When he was a school board member, what did he do to ensure that special educational services were provided in an appropriate manner?

Nowhere in his rantings did Mr. Hettleman suggest instruction, the one thing that my children desperately need to succeed. Mr. Hettleman continually berates students, who are the victims in the politically driven nightmare of special education. It's easy for him to play judge and jury, but what happens to students who are forced through the system, unable to read, fill out a job application or do even the simplest of everyday tasks, like following a recipe because they can't read?

He uses the word "disadvantaged" in his tiring articles. Special-education students who are passed through a dysfunctional system often don't get high-paying jobs.

If my child had cancer or some other life-threatening medical problem, she would be far more costly to treat than someone healthy. Perhaps if the system got its act together and provided services students really need, such as a reading teacher, Mr. Hettleman could find a real cause -- like teaching students.

Diana Cook

Baltimore

People like Mr. Hettleman have far more opportunities to really make a difference in the lives of these students. He seems to have the ears of certain school board members. Perhaps Mr. Hettleman could make sure that students are identified correctly.

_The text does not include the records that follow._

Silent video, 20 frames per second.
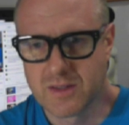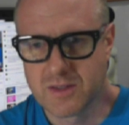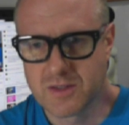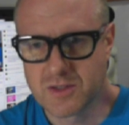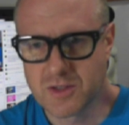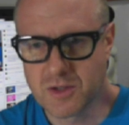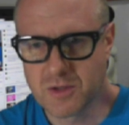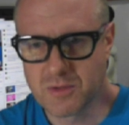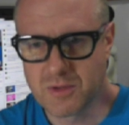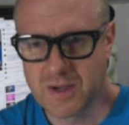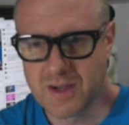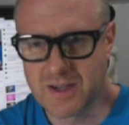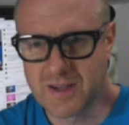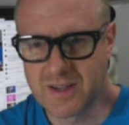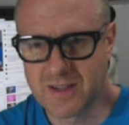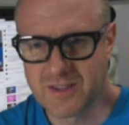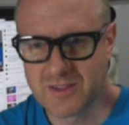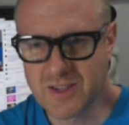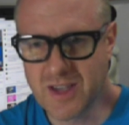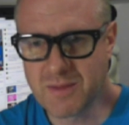
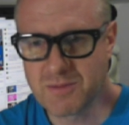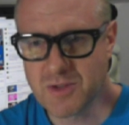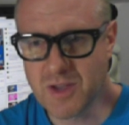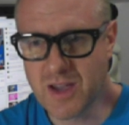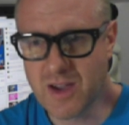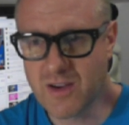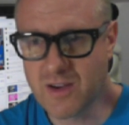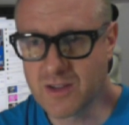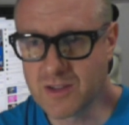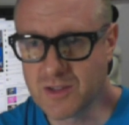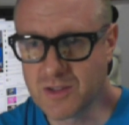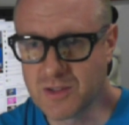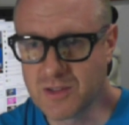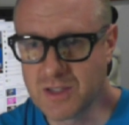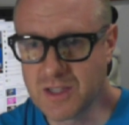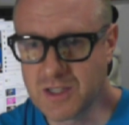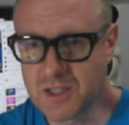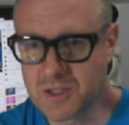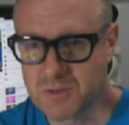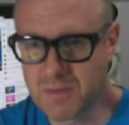So, James O'Hara, do you
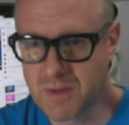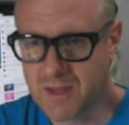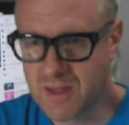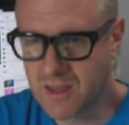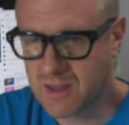need to speak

As an educational consultant, surely he knows of individuals or agencies that can properly identify the students' needs. The system doesn't appear to be able to do this. The system fails the students, spends more money and Johnny still can't read.

Perhaps Mr. Hettleman can find folks to teach children to read, as reading teachers seem to have disappeared. Many of Mr. Hettleman's associates are aware of programs that help students to overcome disabilities or learn things a different way.

Why cry about services that are costly, but ineffective? Parents and students do not identify disabilities or provide the services. Baltimore City Public Schools appears to be blaming parents and students for a job they can't or won't do.